> EXERCISE REQUIREMENTS: With images removed, return the whole listing exactly as written.

> DATASET EXCERPTS:
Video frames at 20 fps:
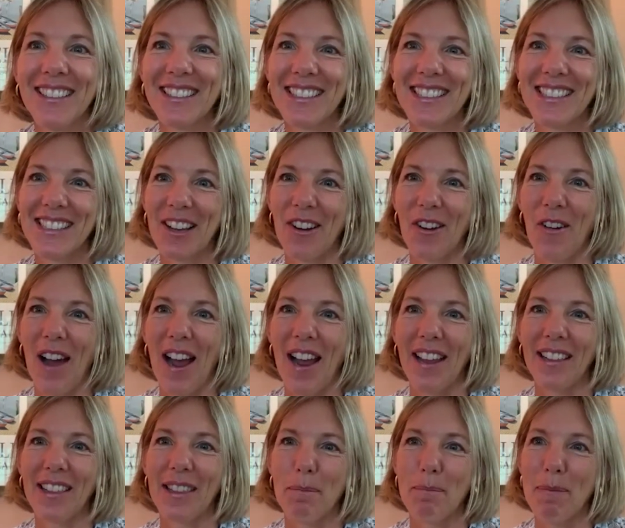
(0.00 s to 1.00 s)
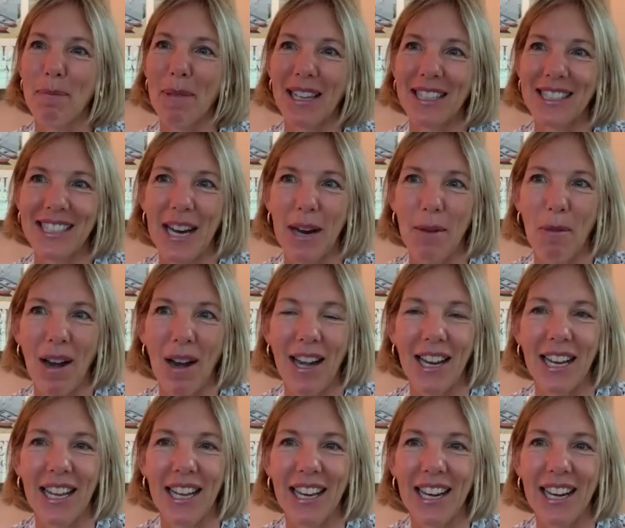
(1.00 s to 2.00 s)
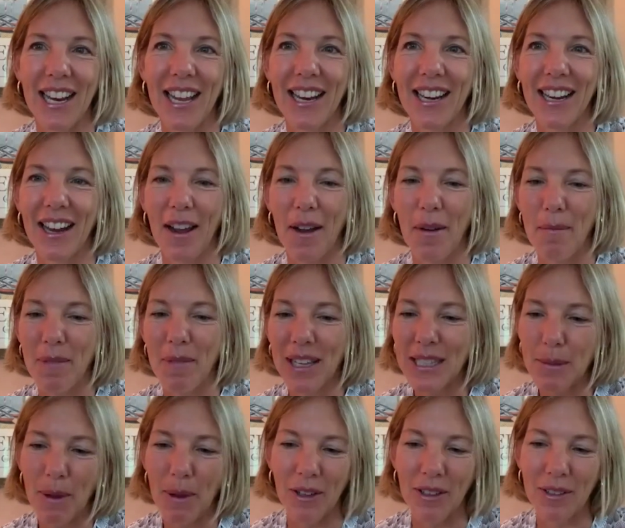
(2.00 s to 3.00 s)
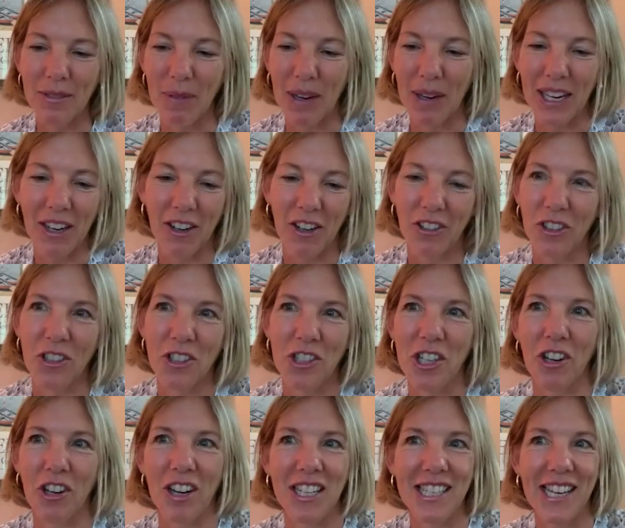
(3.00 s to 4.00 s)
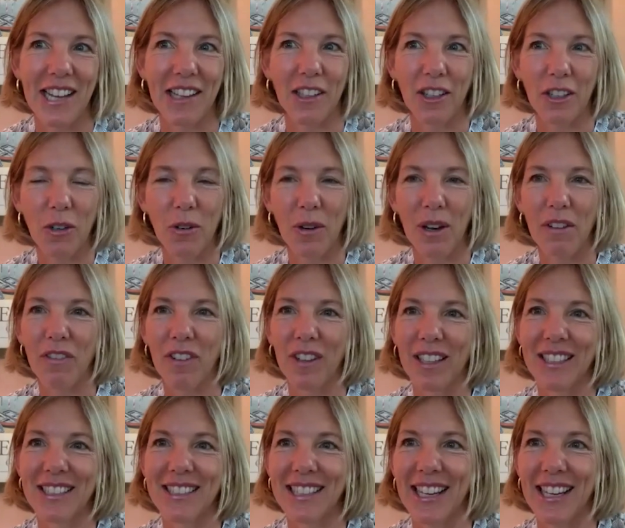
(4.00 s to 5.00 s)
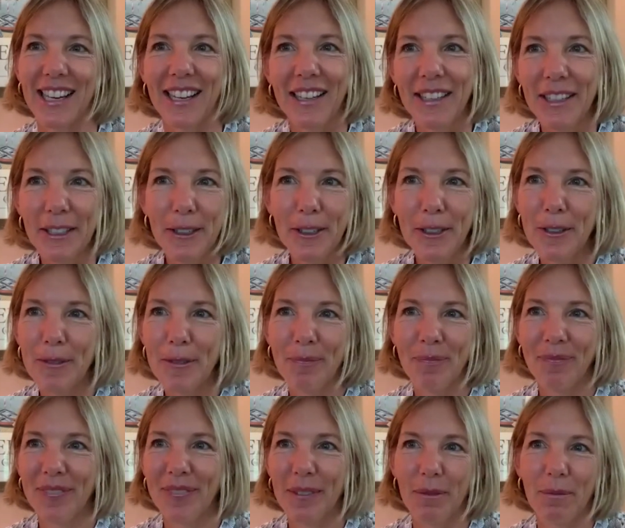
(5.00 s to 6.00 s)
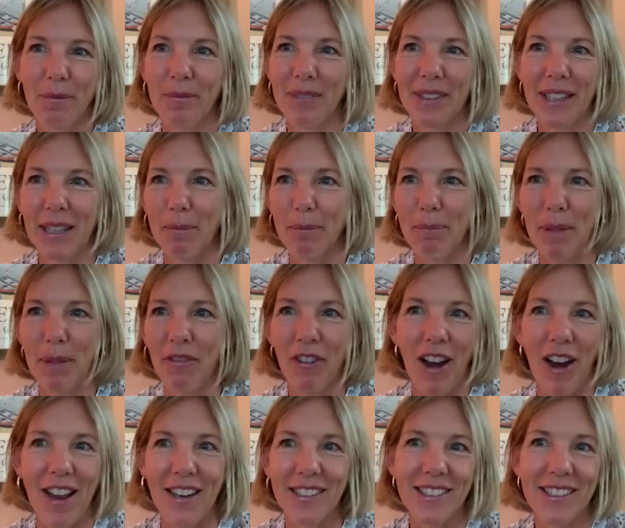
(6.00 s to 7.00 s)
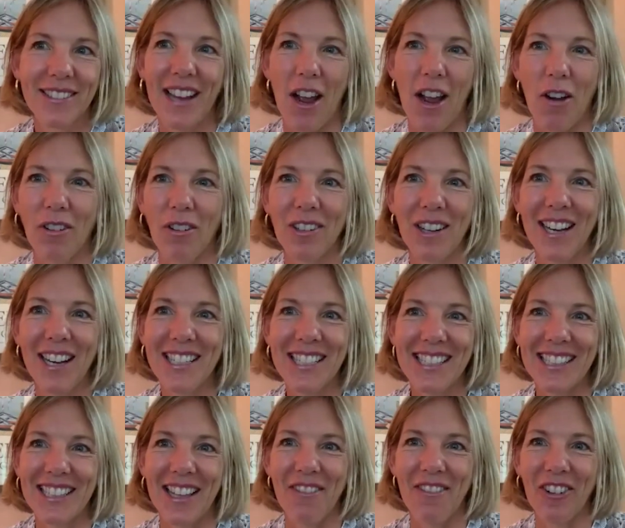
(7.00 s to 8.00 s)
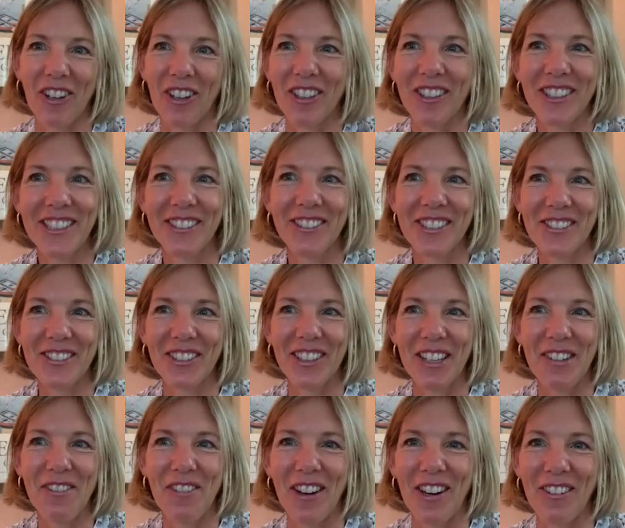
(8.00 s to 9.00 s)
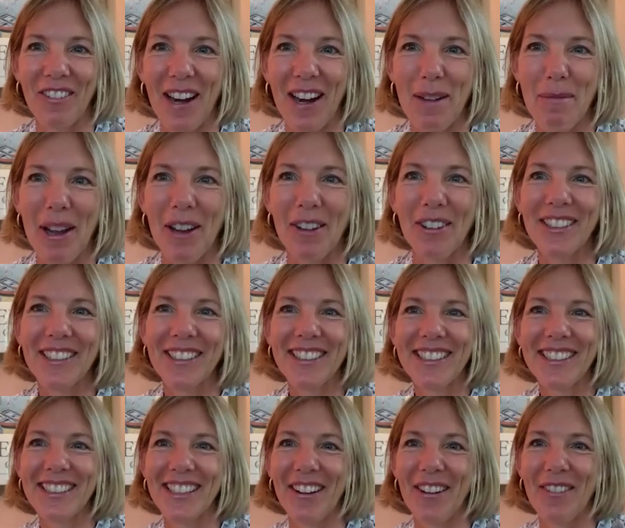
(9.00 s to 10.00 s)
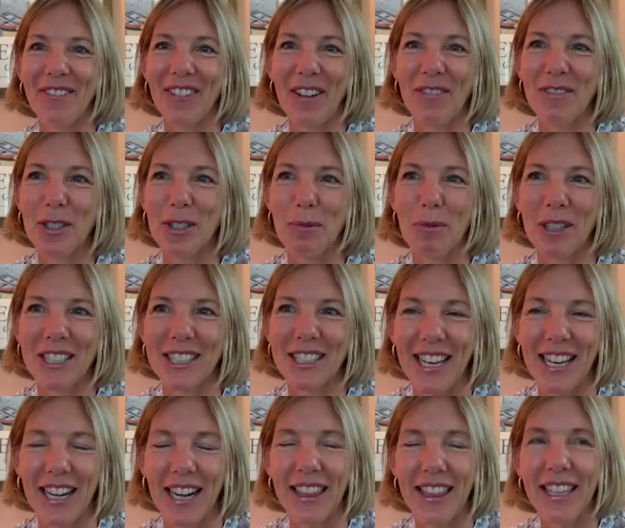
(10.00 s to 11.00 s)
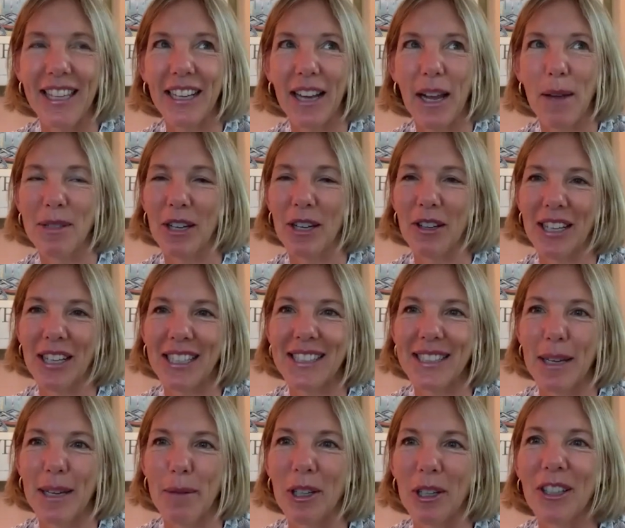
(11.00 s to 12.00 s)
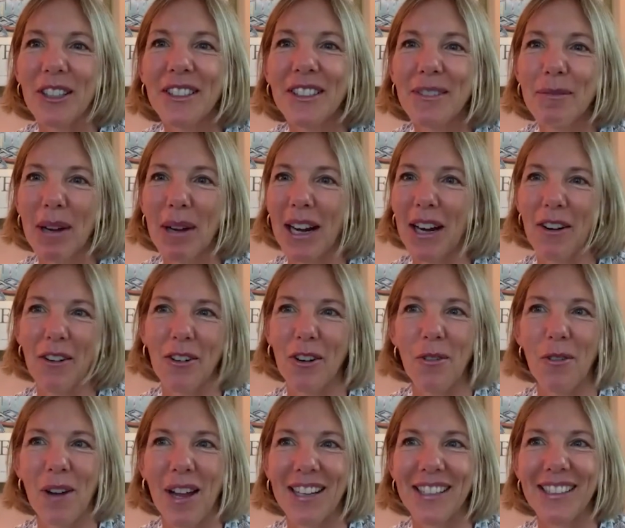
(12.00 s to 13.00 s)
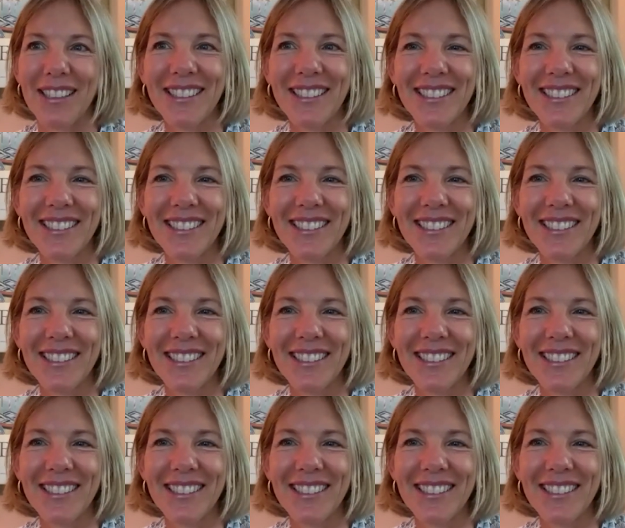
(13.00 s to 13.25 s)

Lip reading: So I had the best time writing it. And it's about my character, Sherry Taylor, who I feel is like my friend now. I just love her. She was really fun to write about. So I'm super excited. I think it comes out next summer, but I don't know when.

> RESULT OF THE TASK:
Video frames at 20 fps:
(0.00 s to 1.00 s)
(1.00 s to 2.00 s)
(2.00 s to 3.00 s)
(3.00 s to 4.00 s)
(4.00 s to 5.00 s)
(5.00 s to 6.00 s)
(6.00 s to 7.00 s)
(7.00 s to 8.00 s)
(8.00 s to 9.00 s)
(9.00 s to 10.00 s)
(10.00 s to 11.00 s)
(11.00 s to 12.00 s)
(12.00 s to 13.00 s)
(13.00 s to 13.25 s)

Lip reading: So I had the best time writing it. And it's about my character, Sherry Taylor, who I feel is like my friend now. I just love her. She was really fun to write about. So I'm super excited. I think it comes out next summer, but I don't know when.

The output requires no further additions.